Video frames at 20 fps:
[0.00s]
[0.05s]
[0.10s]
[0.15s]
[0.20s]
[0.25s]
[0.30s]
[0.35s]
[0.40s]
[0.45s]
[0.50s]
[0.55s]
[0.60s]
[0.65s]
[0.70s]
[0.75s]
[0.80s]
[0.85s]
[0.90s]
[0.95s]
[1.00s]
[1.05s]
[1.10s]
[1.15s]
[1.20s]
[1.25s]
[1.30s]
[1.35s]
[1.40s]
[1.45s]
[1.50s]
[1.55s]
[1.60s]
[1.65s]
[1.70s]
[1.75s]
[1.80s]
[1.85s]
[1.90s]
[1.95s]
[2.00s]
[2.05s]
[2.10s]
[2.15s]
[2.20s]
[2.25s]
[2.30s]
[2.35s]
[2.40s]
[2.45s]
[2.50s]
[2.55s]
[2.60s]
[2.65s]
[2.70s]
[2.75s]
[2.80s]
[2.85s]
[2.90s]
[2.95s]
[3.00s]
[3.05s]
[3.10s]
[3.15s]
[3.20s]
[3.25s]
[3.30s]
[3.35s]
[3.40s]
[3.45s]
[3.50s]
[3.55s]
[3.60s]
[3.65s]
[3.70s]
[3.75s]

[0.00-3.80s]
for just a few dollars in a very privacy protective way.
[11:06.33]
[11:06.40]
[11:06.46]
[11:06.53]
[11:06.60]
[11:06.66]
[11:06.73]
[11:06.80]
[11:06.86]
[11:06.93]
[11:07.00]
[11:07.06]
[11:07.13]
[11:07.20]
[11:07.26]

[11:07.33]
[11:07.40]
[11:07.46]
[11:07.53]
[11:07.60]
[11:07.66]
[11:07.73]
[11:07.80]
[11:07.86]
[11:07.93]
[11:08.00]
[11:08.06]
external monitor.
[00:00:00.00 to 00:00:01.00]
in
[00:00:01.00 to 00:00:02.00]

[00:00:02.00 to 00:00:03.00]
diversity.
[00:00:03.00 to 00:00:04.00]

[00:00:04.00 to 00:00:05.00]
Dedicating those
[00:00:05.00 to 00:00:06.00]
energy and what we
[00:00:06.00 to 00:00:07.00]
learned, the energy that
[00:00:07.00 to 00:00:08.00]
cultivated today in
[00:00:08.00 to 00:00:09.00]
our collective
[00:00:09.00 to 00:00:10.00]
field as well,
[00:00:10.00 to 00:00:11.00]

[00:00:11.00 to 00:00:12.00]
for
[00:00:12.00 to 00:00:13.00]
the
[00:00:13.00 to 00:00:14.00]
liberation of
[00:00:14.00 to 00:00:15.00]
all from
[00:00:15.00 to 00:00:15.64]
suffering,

• _Work required_:
The answer is the full set of records, printed exactly as given.

• _Solution to the exercise_:
Video frames at 20 fps:
[0.00s]
[0.05s]
[0.10s]
[0.15s]
[0.20s]
[0.25s]
[0.30s]
[0.35s]
[0.40s]
[0.45s]
[0.50s]
[0.55s]
[0.60s]
[0.65s]
[0.70s]
[0.75s]
[0.80s]
[0.85s]
[0.90s]
[0.95s]
[1.00s]
[1.05s]
[1.10s]
[1.15s]
[1.20s]
[1.25s]
[1.30s]
[1.35s]
[1.40s]
[1.45s]
[1.50s]
[1.55s]
[1.60s]
[1.65s]
[1.70s]
[1.75s]
[1.80s]
[1.85s]
[1.90s]
[1.95s]
[2.00s]
[2.05s]
[2.10s]
[2.15s]
[2.20s]
[2.25s]
[2.30s]
[2.35s]
[2.40s]
[2.45s]
[2.50s]
[2.55s]
[2.60s]
[2.65s]
[2.70s]
[2.75s]
[2.80s]
[2.85s]
[2.90s]
[2.95s]
[3.00s]
[3.05s]
[3.10s]
[3.15s]
[3.20s]
[3.25s]
[3.30s]
[3.35s]
[3.40s]
[3.45s]
[3.50s]
[3.55s]
[3.60s]
[3.65s]
[3.70s]
[3.75s]

[0.00-3.80s]
for just a few dollars in a very privacy protective way.
[11:06.33]
[11:06.40]
[11:06.46]
[11:06.53]
[11:06.60]
[11:06.66]
[11:06.73]
[11:06.80]
[11:06.86]
[11:06.93]
[11:07.00]
[11:07.06]
[11:07.13]
[11:07.20]
[11:07.26]

[11:07.33]
[11:07.40]
[11:07.46]
[11:07.53]
[11:07.60]
[11:07.66]
[11:07.73]
[11:07.80]
[11:07.86]
[11:07.93]
[11:08.00]
[11:08.06]
external monitor.
[00:00:00.00 to 00:00:01.00]
in
[00:00:01.00 to 00:00:02.00]

[00:00:02.00 to 00:00:03.00]
diversity.
[00:00:03.00 to 00:00:04.00]

[00:00:04.00 to 00:00:05.00]
Dedicating those
[00:00:05.00 to 00:00:06.00]
energy and what we
[00:00:06.00 to 00:00:07.00]
learned, the energy that
[00:00:07.00 to 00:00:08.00]
cultivated today in
[00:00:08.00 to 00:00:09.00]
our collective
[00:00:09.00 to 00:00:10.00]
field as well,
[00:00:10.00 to 00:00:11.00]

[00:00:11.00 to 00:00:12.00]
for
[00:00:12.00 to 00:00:13.00]
the
[00:00:13.00 to 00:00:14.00]
liberation of
[00:00:14.00 to 00:00:15.00]
all from
[00:00:15.00 to 00:00:15.64]
suffering,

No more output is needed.